Find the line containing "[0:04.00-0:05.00]" in the listing below; reproduce it and every line after, exactly. Skip pictures.
****
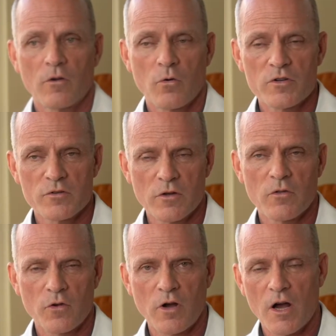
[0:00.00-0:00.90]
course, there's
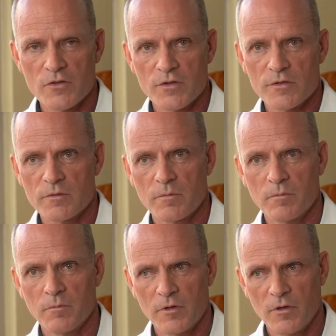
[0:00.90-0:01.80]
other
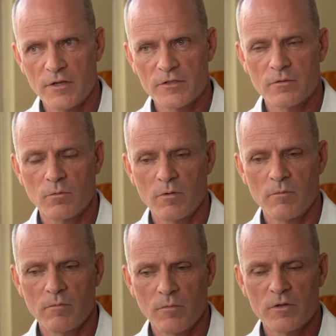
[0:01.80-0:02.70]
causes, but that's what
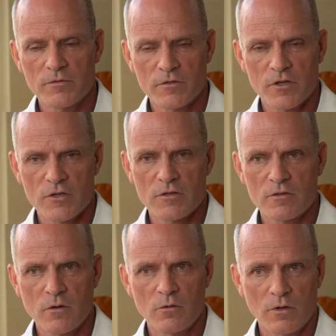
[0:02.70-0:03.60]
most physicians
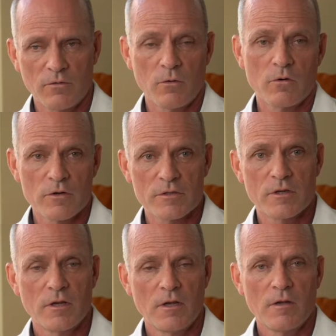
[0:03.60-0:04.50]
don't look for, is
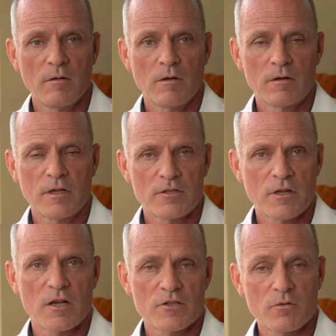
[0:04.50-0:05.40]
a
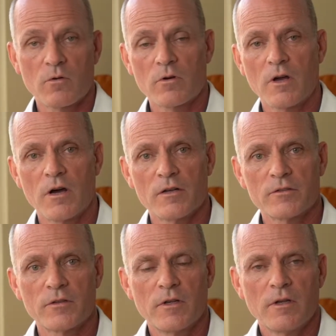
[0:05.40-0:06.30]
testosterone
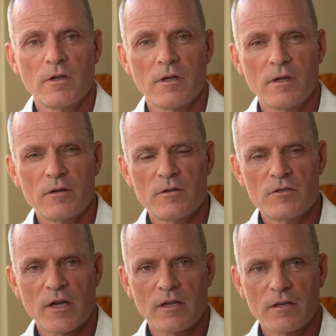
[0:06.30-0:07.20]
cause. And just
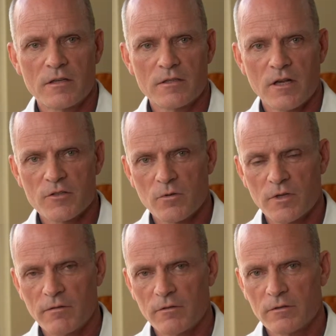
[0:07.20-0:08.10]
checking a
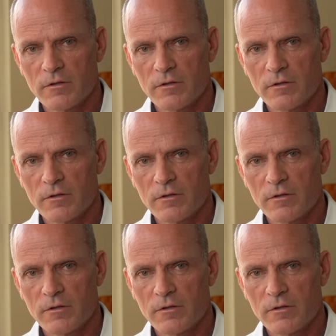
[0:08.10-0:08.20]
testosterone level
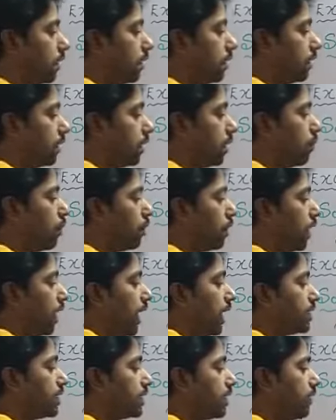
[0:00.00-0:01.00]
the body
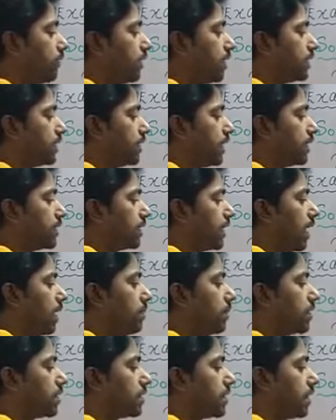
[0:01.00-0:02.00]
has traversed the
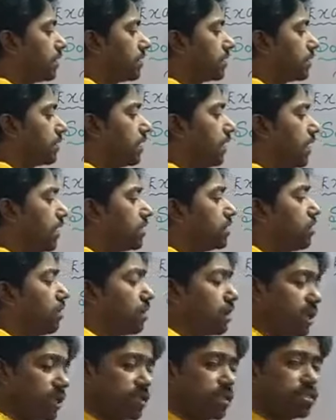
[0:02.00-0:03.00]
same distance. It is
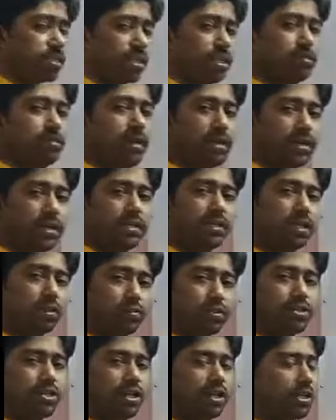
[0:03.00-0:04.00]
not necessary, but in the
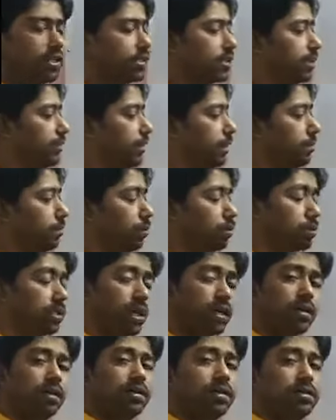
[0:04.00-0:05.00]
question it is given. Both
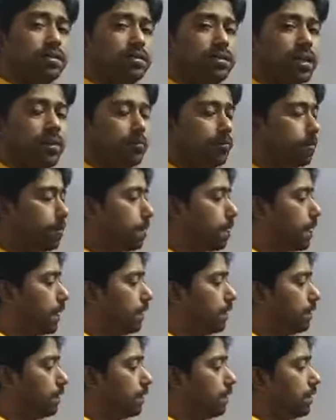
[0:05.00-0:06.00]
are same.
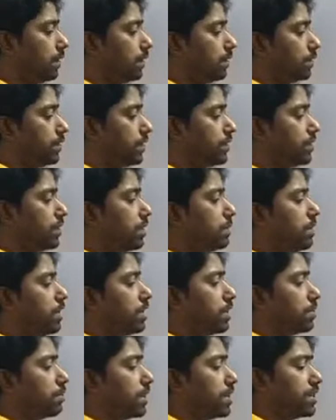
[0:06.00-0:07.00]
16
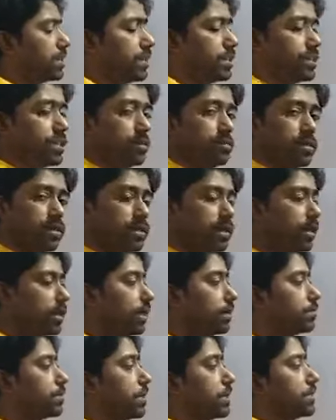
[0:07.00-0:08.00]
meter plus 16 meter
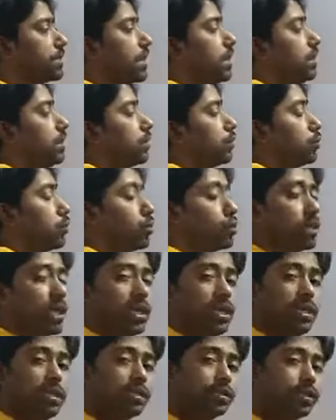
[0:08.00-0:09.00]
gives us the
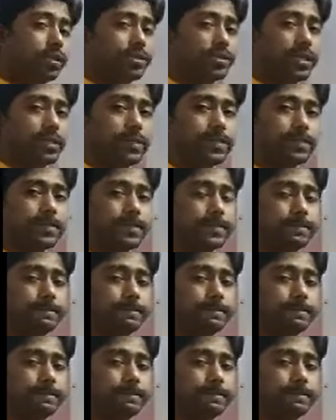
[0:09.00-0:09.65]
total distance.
****
Answer to this problem:
[0:04.00-0:05.00]
question it is given. Both
[0:05.00-0:06.00]
are same.
[0:06.00-0:07.00]
16
[0:07.00-0:08.00]
meter plus 16 meter
[0:08.00-0:09.00]
gives us the
[0:09.00-0:09.65]
total distance.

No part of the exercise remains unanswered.